As exportações de carne de frango do Brasil alcançaram o melhor resultado da história para um primeiro semestre. Entre janeiro e junho de 2026, foram embarcadas 2,936 milhões de toneladas, crescimento de 12,9% na comparação com o mesmo período de 2025.
A receita também estabeleceu uma nova marca. Os negócios movimentaram US$ 5,7 bilhões nos seis primeiros meses do ano, aumento de 17% diante dos US$ 4,871 bilhões registrados no primeiro semestre anterior. Os dados consideram produtos frescos e processados.
Junho teve participação importante nesse avanço. O Brasil exportou 482,8 mil toneladas durante o mês, volume 40,6% maior que o registrado em junho de 2025. A receita mensal atingiu US$ 985,5 milhões, com alta de 54,7%.
A China liderou as compras em junho, recebendo 50,1 mil toneladas. Japão, Emirados Árabes Unidos, Arábia Saudita e países da União Europeia também ficaram entre os principais destinos da proteína brasileira.
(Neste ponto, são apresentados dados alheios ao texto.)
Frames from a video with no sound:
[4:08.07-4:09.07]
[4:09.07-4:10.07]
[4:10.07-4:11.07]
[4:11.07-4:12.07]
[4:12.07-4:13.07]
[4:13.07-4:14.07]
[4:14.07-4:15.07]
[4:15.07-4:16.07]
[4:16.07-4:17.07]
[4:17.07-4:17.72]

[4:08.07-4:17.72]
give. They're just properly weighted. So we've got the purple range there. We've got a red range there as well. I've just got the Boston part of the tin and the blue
O Paraná manteve a liderança entre os estados exportadores, com 199,3 mil toneladas enviadas ao exterior somente em junho. O número representa pouco mais de 41% de toda a carne de frango embarcada pelo país durante o mês. Santa Catarina ficou em segundo lugar, seguida por Rio Grande do Sul, São Paulo e Goiás.
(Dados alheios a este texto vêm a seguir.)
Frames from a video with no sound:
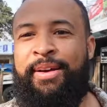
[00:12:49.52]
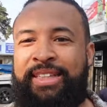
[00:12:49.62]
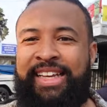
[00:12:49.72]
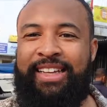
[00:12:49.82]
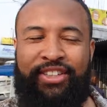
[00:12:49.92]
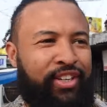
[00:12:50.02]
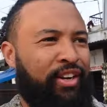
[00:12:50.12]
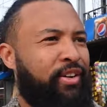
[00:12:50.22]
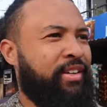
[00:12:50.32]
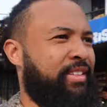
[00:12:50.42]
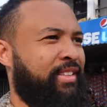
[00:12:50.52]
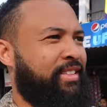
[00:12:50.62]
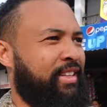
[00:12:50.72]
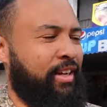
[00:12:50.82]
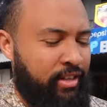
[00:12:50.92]
We're nearly at Shillong. This
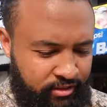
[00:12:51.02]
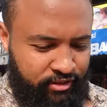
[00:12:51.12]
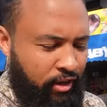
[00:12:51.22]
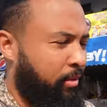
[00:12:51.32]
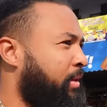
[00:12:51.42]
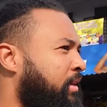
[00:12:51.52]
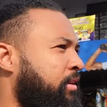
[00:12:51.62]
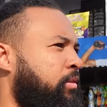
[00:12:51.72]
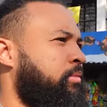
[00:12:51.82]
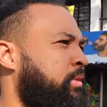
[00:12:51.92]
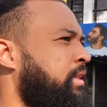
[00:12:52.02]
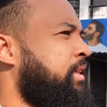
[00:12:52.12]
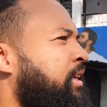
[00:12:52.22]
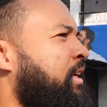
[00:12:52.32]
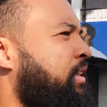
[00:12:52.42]
is the last stop. Oh,
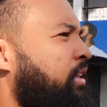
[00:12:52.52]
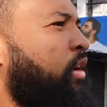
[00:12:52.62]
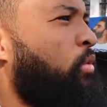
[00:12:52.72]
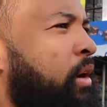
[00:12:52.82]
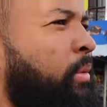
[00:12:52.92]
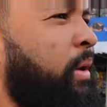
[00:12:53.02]
I don't know where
Enquanto a avicultura amplia sua presença internacional, uma nova estrutura deve facilitar o desenvolvimento de tecnologias para o campo. A Embrapa Recursos Genéticos e Biotecnologia, em Brasília, vai abrigar a primeira Autoridade Depositária Internacional de microrganismos do Brasil.
A unidade será responsável por receber, conservar e disponibilizar amostras de microrganismos utilizados em invenções biotecnológicas. Esse depósito é necessário em processos de patentes nos quais apenas uma descrição escrita não consegue apresentar completamente o material desenvolvido.
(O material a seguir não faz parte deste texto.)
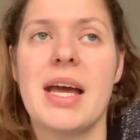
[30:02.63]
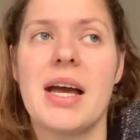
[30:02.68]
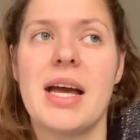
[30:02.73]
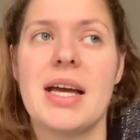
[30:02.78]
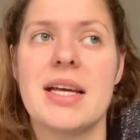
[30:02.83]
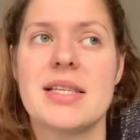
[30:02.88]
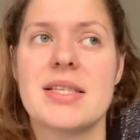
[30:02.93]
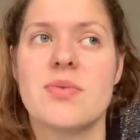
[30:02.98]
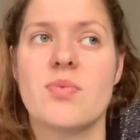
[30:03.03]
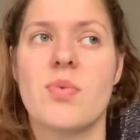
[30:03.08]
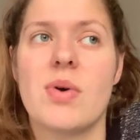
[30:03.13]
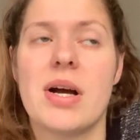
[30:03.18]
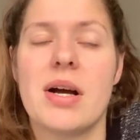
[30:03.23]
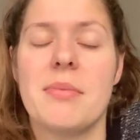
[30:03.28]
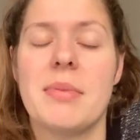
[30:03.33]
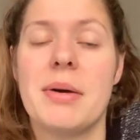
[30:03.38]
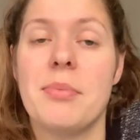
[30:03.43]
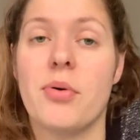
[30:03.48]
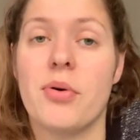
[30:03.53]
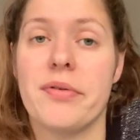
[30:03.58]
is where
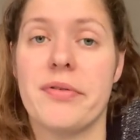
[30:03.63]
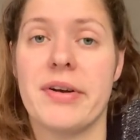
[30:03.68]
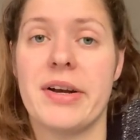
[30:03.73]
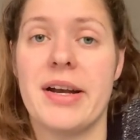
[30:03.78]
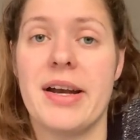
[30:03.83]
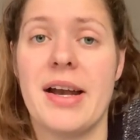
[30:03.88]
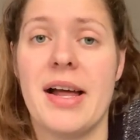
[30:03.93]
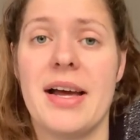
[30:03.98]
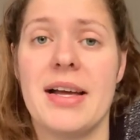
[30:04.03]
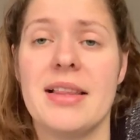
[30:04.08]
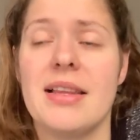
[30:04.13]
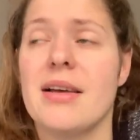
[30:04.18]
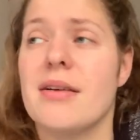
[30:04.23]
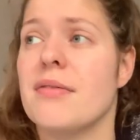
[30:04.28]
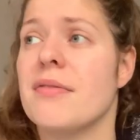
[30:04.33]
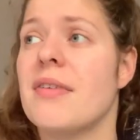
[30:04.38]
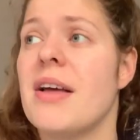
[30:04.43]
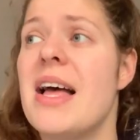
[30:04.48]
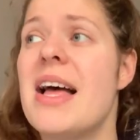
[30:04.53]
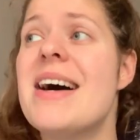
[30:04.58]
my boyfriend and I
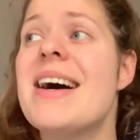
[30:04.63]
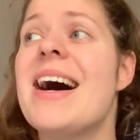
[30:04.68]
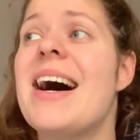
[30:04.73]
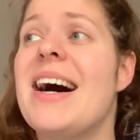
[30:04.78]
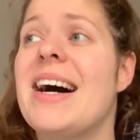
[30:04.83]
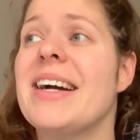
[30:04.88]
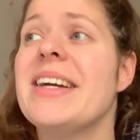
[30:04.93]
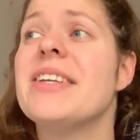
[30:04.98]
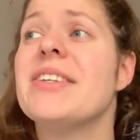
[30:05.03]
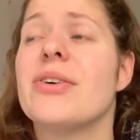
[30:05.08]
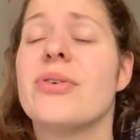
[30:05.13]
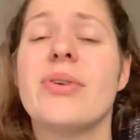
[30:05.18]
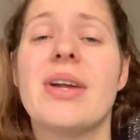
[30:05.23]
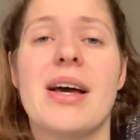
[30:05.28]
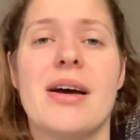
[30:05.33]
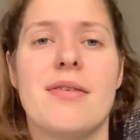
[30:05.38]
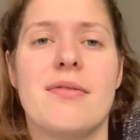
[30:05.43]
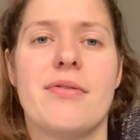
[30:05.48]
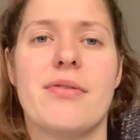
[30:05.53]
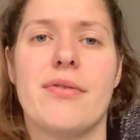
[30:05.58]
live. I don't
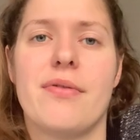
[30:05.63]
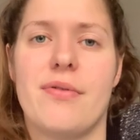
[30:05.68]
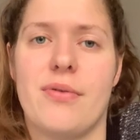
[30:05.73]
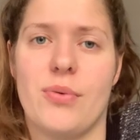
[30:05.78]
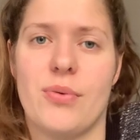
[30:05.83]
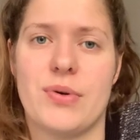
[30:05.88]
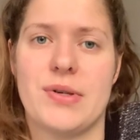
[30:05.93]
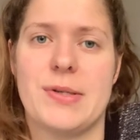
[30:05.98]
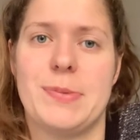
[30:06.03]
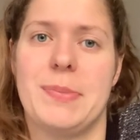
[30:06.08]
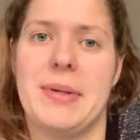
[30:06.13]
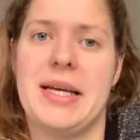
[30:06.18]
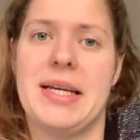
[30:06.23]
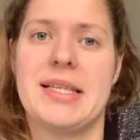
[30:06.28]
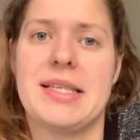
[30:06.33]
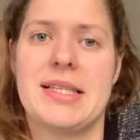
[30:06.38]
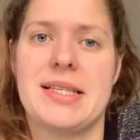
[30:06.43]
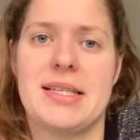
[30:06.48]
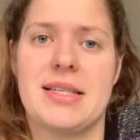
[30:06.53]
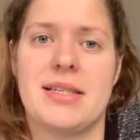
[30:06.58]
have the floor
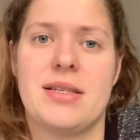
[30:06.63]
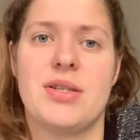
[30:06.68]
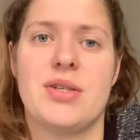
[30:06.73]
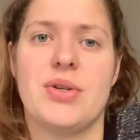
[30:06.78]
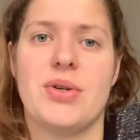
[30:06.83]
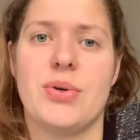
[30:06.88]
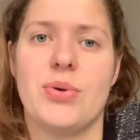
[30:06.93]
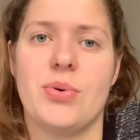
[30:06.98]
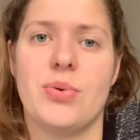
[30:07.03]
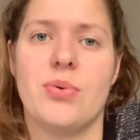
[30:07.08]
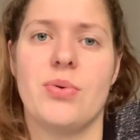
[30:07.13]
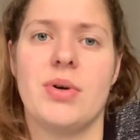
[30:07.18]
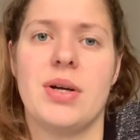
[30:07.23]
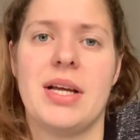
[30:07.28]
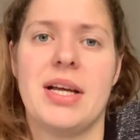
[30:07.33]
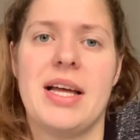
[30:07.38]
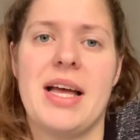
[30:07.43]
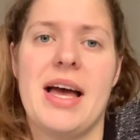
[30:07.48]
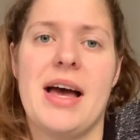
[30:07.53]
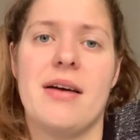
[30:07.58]
space to
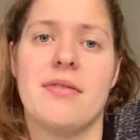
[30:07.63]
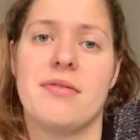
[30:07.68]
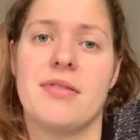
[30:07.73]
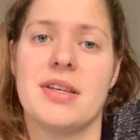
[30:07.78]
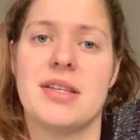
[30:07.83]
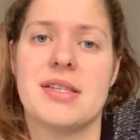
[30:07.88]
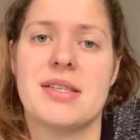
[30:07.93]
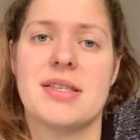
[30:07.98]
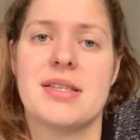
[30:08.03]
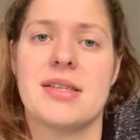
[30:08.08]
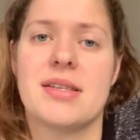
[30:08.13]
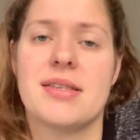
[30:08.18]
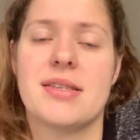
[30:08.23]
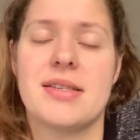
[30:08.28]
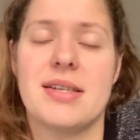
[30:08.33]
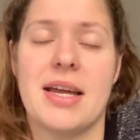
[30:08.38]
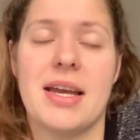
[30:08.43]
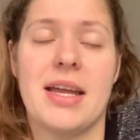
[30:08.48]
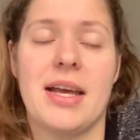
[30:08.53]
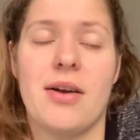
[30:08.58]
have this
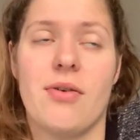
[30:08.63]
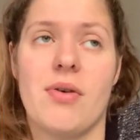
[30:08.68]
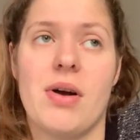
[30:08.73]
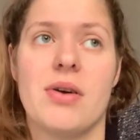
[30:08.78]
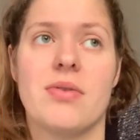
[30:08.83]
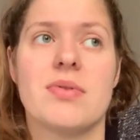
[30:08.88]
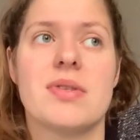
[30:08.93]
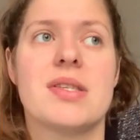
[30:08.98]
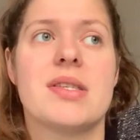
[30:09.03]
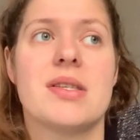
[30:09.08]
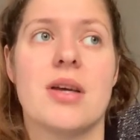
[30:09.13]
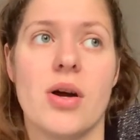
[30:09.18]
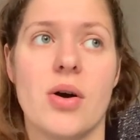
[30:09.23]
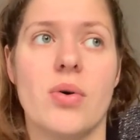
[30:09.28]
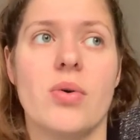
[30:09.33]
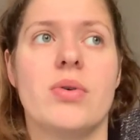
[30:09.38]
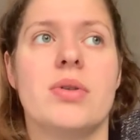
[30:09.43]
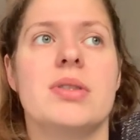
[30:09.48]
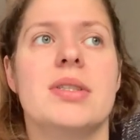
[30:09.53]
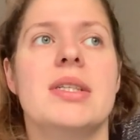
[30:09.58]
standing around, so
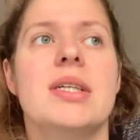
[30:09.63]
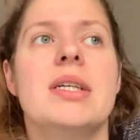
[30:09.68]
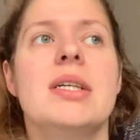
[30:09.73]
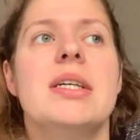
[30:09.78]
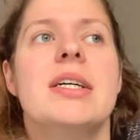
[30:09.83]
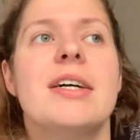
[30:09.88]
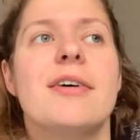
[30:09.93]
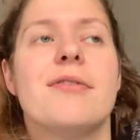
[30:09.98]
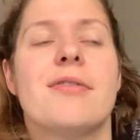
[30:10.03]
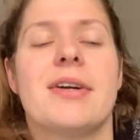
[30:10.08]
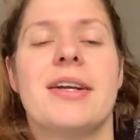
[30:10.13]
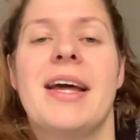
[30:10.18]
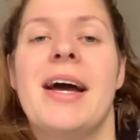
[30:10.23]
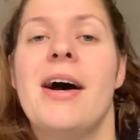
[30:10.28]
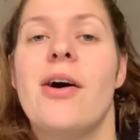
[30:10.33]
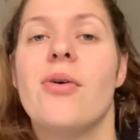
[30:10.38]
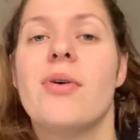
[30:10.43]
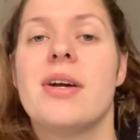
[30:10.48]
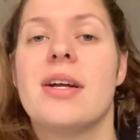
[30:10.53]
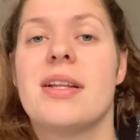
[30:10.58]
for
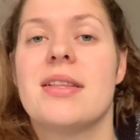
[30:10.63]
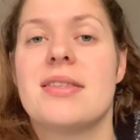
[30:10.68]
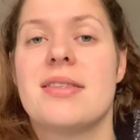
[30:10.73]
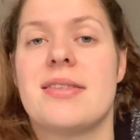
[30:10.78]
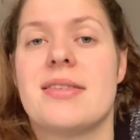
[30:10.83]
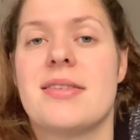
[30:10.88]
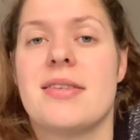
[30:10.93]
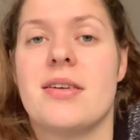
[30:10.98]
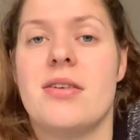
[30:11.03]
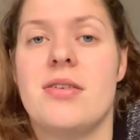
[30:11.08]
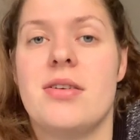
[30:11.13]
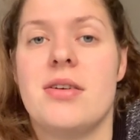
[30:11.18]
now it's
O projeto IDA Embrapa terá duração prevista de 36 meses e será voltado principalmente a microrganismos usados na alimentação e na agricultura. A iniciativa recebeu investimento de quase R$ 15 milhões para modernização da estrutura, compra de equipamentos e implantação dos procedimentos necessários.
Com a estrutura funcionando no Brasil, universidades, empresas, startups e centros de pesquisa poderão realizar o depósito das amostras no próprio país. O trabalho deve reduzir custos, diminuir prazos e facilitar o registro de tecnologias ligadas a fertilizantes biológicos, defensivos naturais, inoculantes e outros bioinsumos utilizados na produção rural.